Disorders of Eyelid-Eye Coordination

Lid-eye coordination is preserved in most pathological eye movements. For example, in vertical nystagmus the lid usually accompanies the eye movement [146]. Disorders of eyelid-eye coordination occur when lid saccades are impaired but eye saccades preserved. Involuntary lid movement without accompanying vertical eye movement, e.g. in lid nystagmus, is less frequent. Lid nystagmus without vertical nystagmus may be elicited on horizontal gaze, e.g. reported in a case of midbrain astrocytoma [98]. In midbrain lesions in the monkey, vestibular stimulation caused an upward lid nystagmus, although the upbeat nystagmus was abolished [101].

In accordance with the anatomical connections outlined above, lid nystagmus may imply lesions of the M group, the nPC, or their reciprocal connections.

Lid lag and lid retraction are the most common disorders of impaired eye- lid-eye coordination [147]. Whereas lid lag is a dynamic sign, which can be observed on downgaze, lid retraction is a static phenomenon.

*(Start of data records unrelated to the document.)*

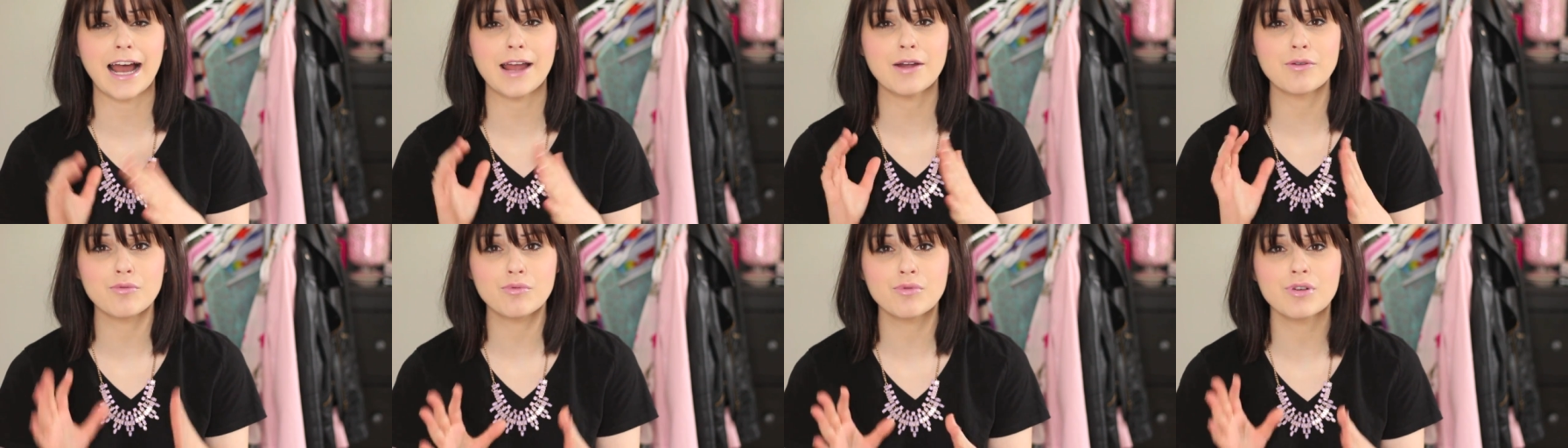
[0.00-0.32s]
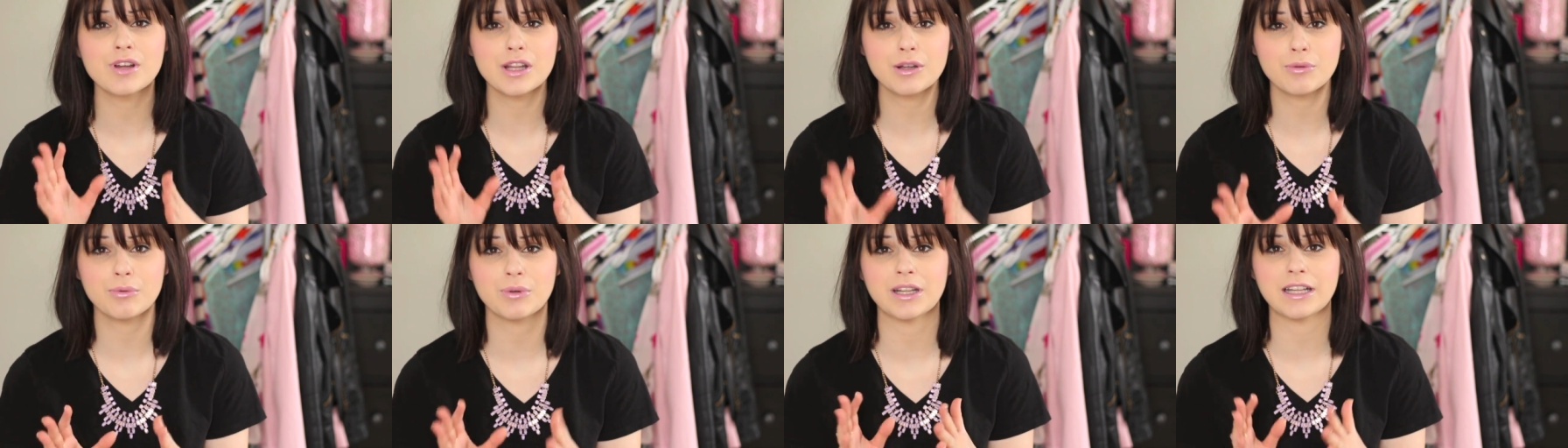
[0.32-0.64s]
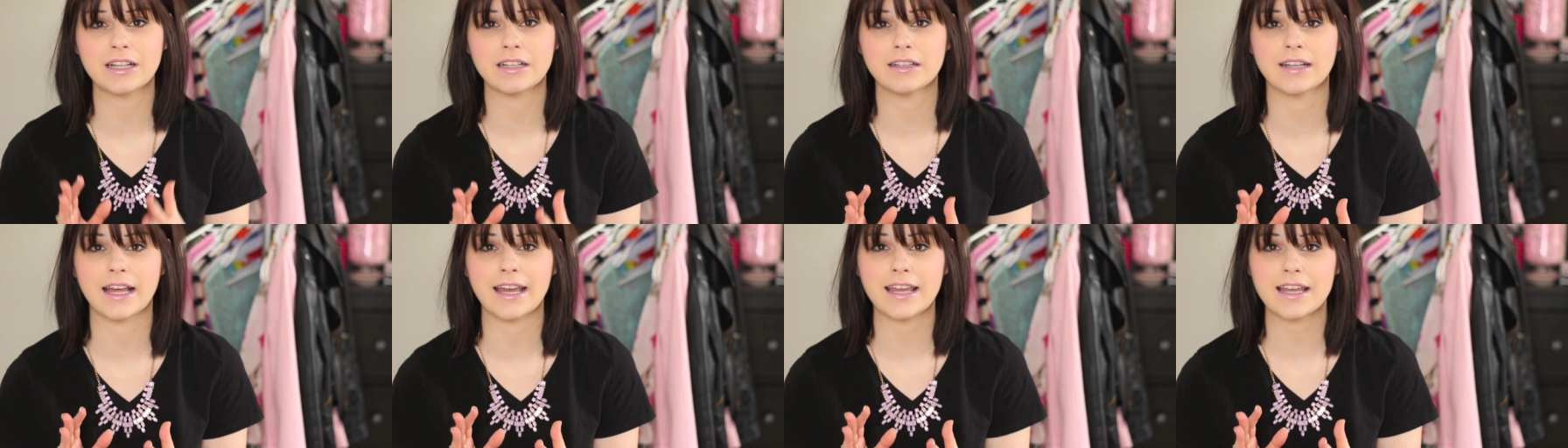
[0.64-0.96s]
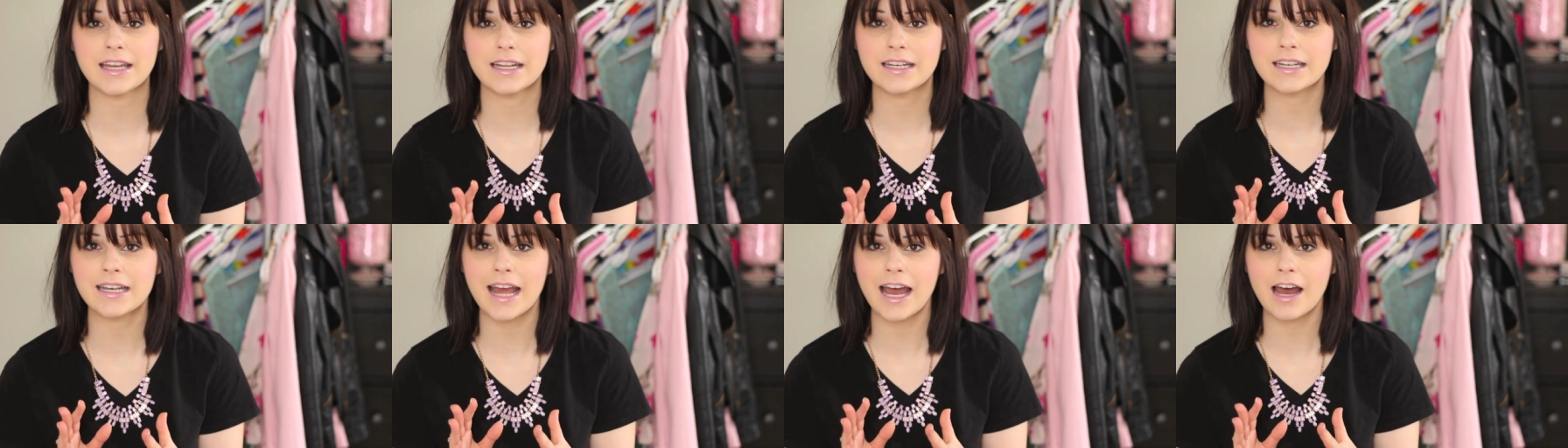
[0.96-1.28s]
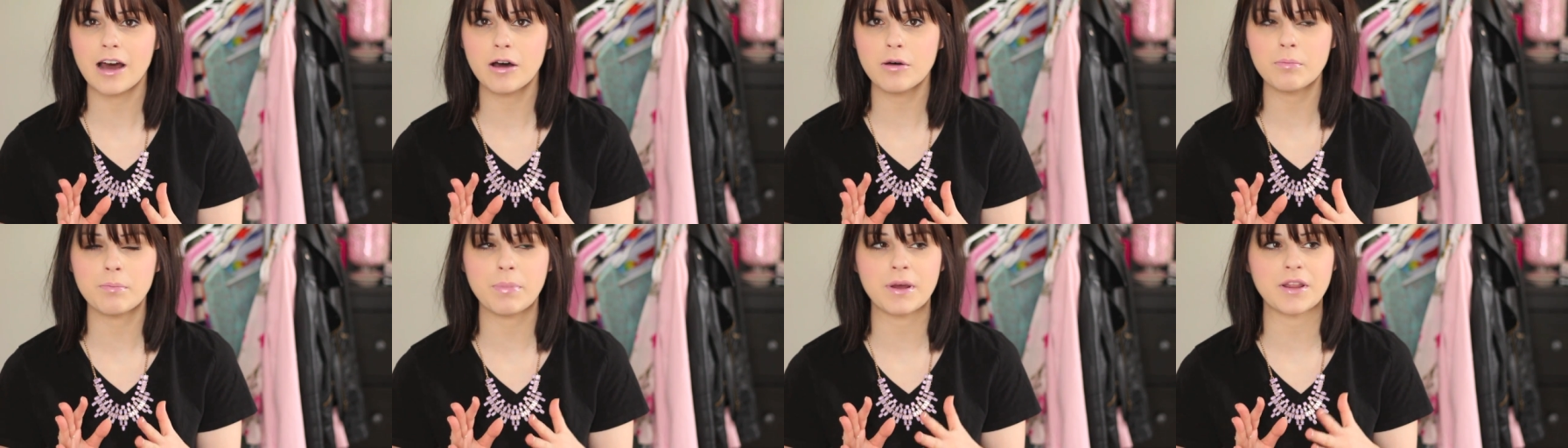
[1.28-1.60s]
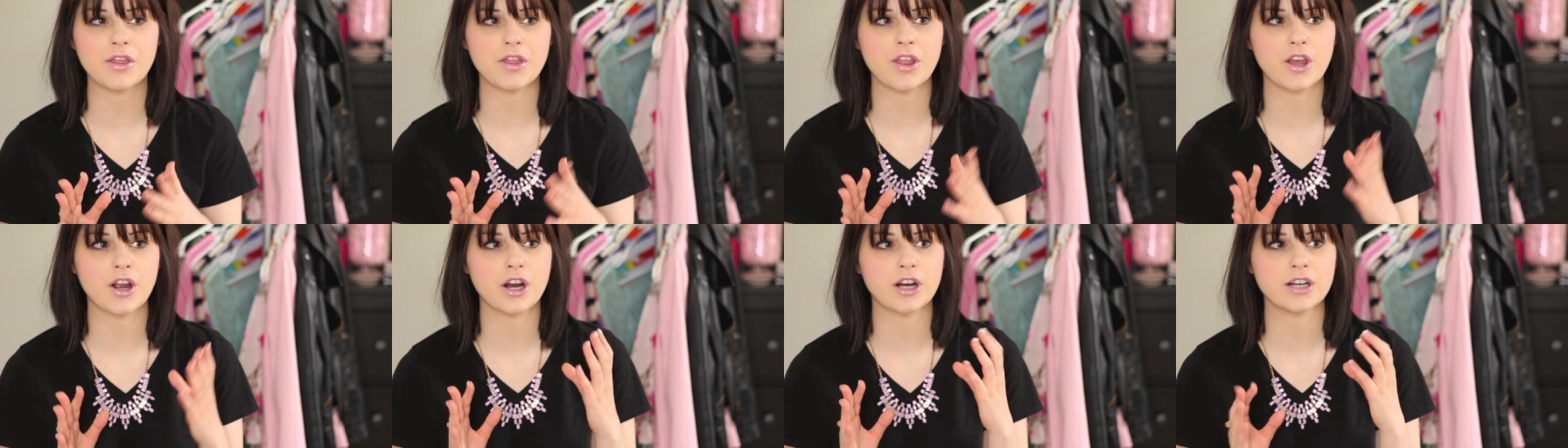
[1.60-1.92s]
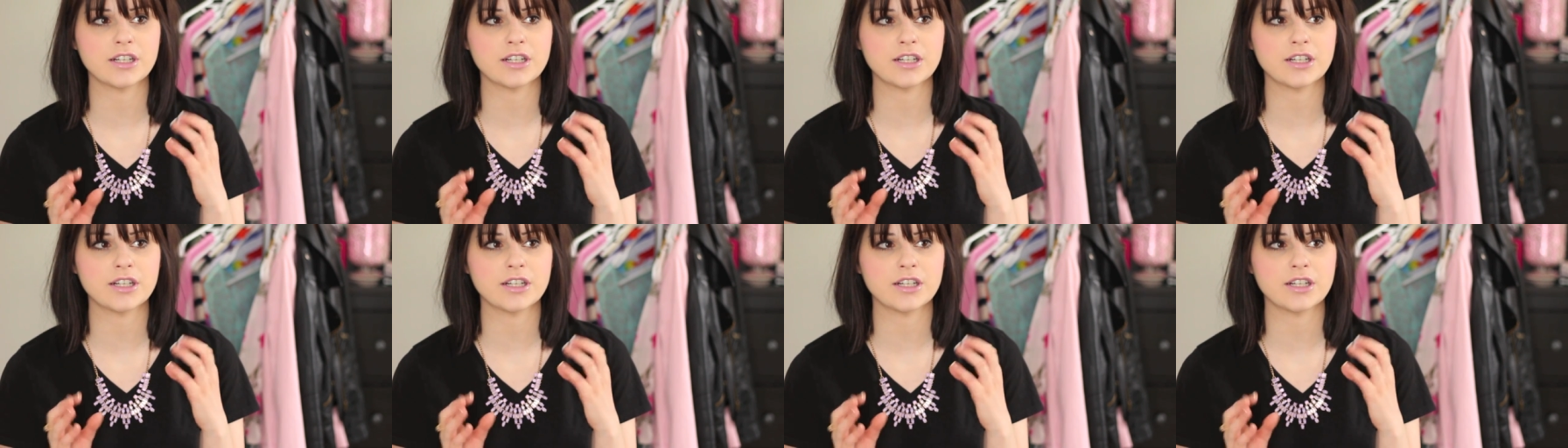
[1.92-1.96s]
I really really like it now but there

Lid retraction is diagnosed when the sclera is seen above the corneal limbus during steady fixation. It indicates inappropriate LP muscle activity, presumably related to neurogenic disinhibition of LP [19], but EMG evidence is still missing. The basal tonic LPM activity is likely to be under the inhibitory control of the nPC [12]. Deficient inhibition would result in lid retraction on gaze straight ahead or lid lag with downgaze [147]. A clinicopathological retrospective correlation study based on animal [18, 148] and human [149] case studies delineated the nPC as the most likely lesion site for lid retraction [19]. This is consistent with very few eyelidand vertical saccade-related burst neurons that have been recorded in nPC [150].

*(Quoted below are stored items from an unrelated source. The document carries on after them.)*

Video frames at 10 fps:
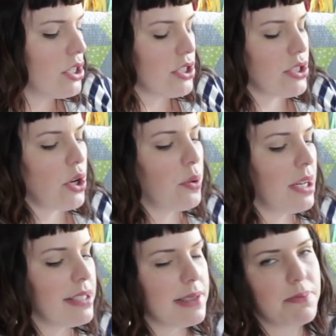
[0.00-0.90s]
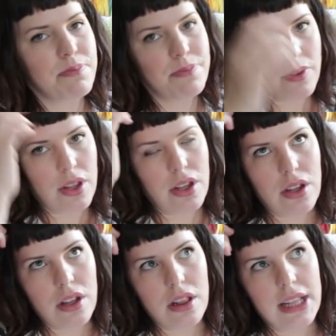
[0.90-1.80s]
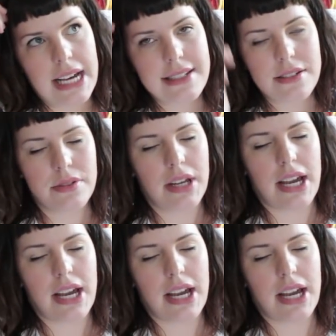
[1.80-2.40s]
So when I was last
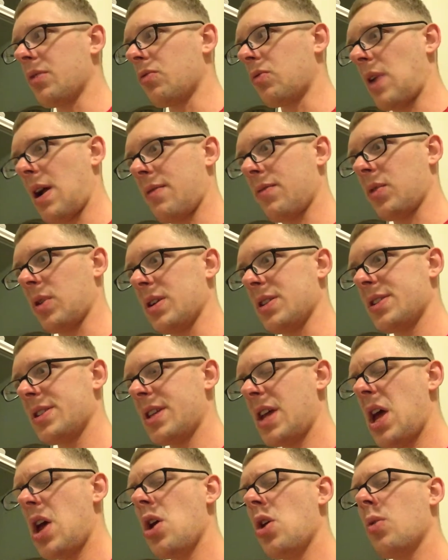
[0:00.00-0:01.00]
reference,
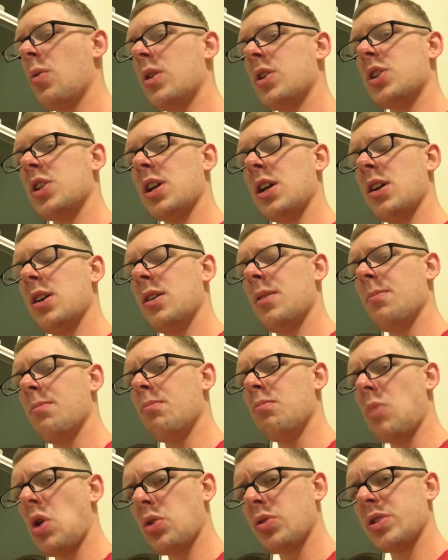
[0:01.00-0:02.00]
which
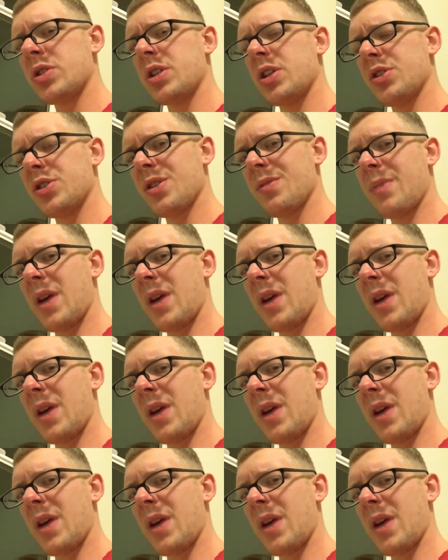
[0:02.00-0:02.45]
most Dungeon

Although lid lag and lid retraction may occur together [151], a feasible pathomechanism has to account for lesions that cause only either lid lag or lid retraction. A single case report showing a patient with slow vertical saccades and lid lag but no lid retraction [152] suggests separate pathways for both clinical signs. This lesion spared the nPC but probably affected the M group. It remains open whether dynamic and static lid-eye coordination is controlled by separate pathways. Lid retraction is seen in ischemic midbrain lesions, e.g. Parinaud’s syndrome, and extrapyramidal syndromes, e.g. PD and PSP [153, 154]. The prevalence of lid retraction/lid lag in PD patients is not exactly known, but preliminary data indicate up to 37% of patients [147].

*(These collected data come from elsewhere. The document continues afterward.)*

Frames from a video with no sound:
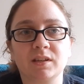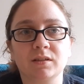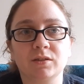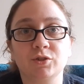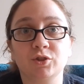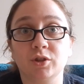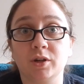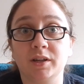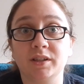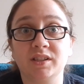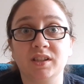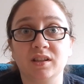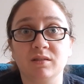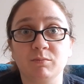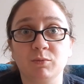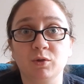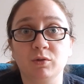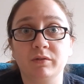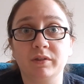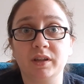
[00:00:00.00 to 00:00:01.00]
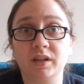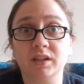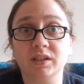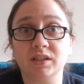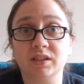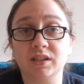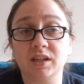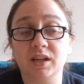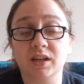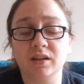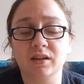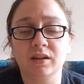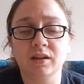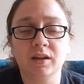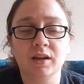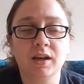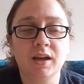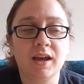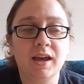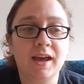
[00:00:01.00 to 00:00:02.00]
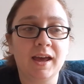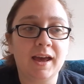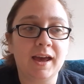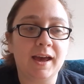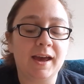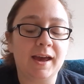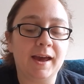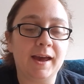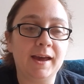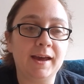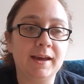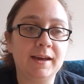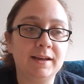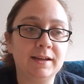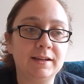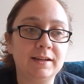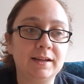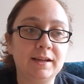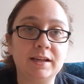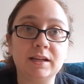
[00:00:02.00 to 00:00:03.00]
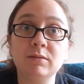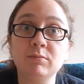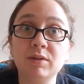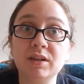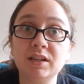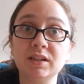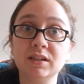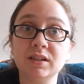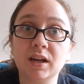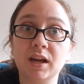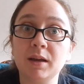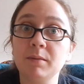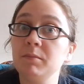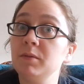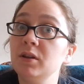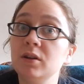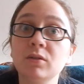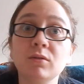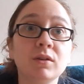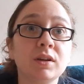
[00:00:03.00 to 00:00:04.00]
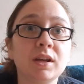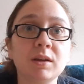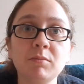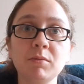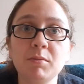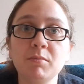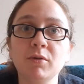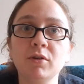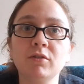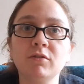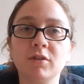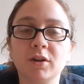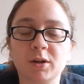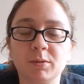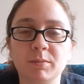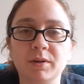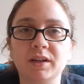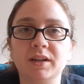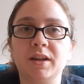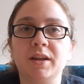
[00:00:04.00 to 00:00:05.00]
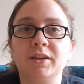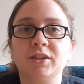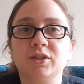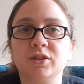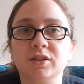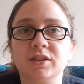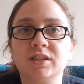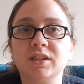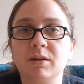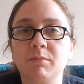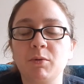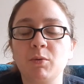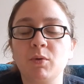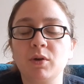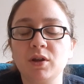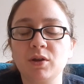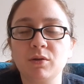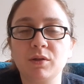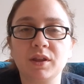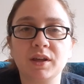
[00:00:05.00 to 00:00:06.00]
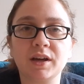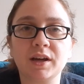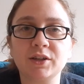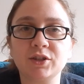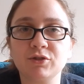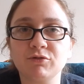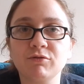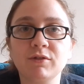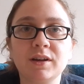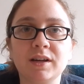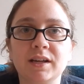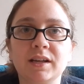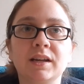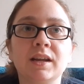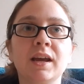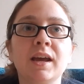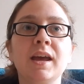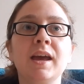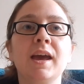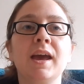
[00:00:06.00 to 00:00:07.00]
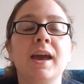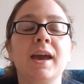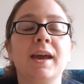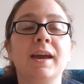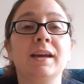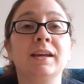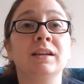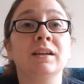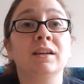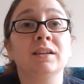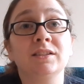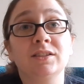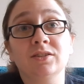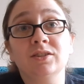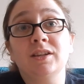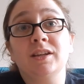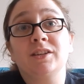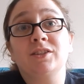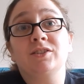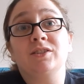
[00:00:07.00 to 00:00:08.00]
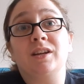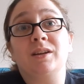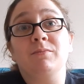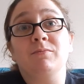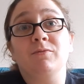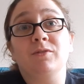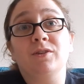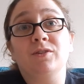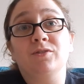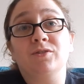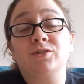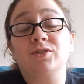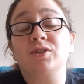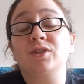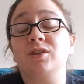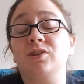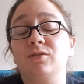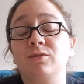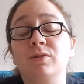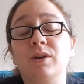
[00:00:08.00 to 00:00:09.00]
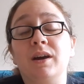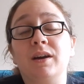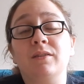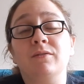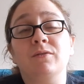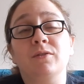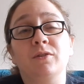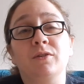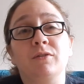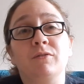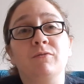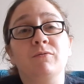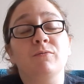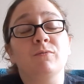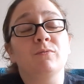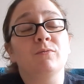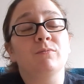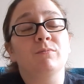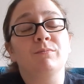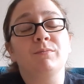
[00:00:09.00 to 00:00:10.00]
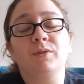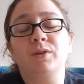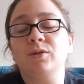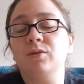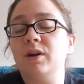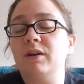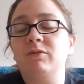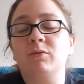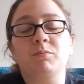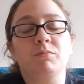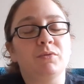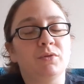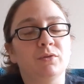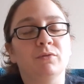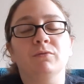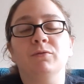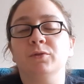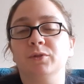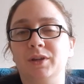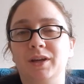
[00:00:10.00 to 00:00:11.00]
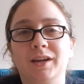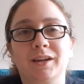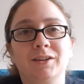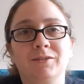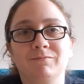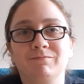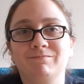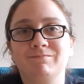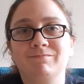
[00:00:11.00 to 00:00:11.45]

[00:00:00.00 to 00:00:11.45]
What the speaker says: Should I see the movie instead? And in the meantime, you know, give me book recommendations. Tell me what you think I should read. And until next time, readers, you have a beautiful day.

In incomplete vertical gaze palsy caused by midbrain lesions, the lid appears to follow the eye, but it may also cause a lid saccade [19, 155]. In the case of upward gaze palsy, the lids may retain the ability to elevate during attempted vertical upgaze, i.e. so-called ‘pseudoretraction’. In turn, the lid may lower during attempted downgaze in downgaze saccade palsy, leading to ‘pseudoptosis’ [19]. Eye-lid coordination in mesencephalic lesions has not yet been systematically examined in detail.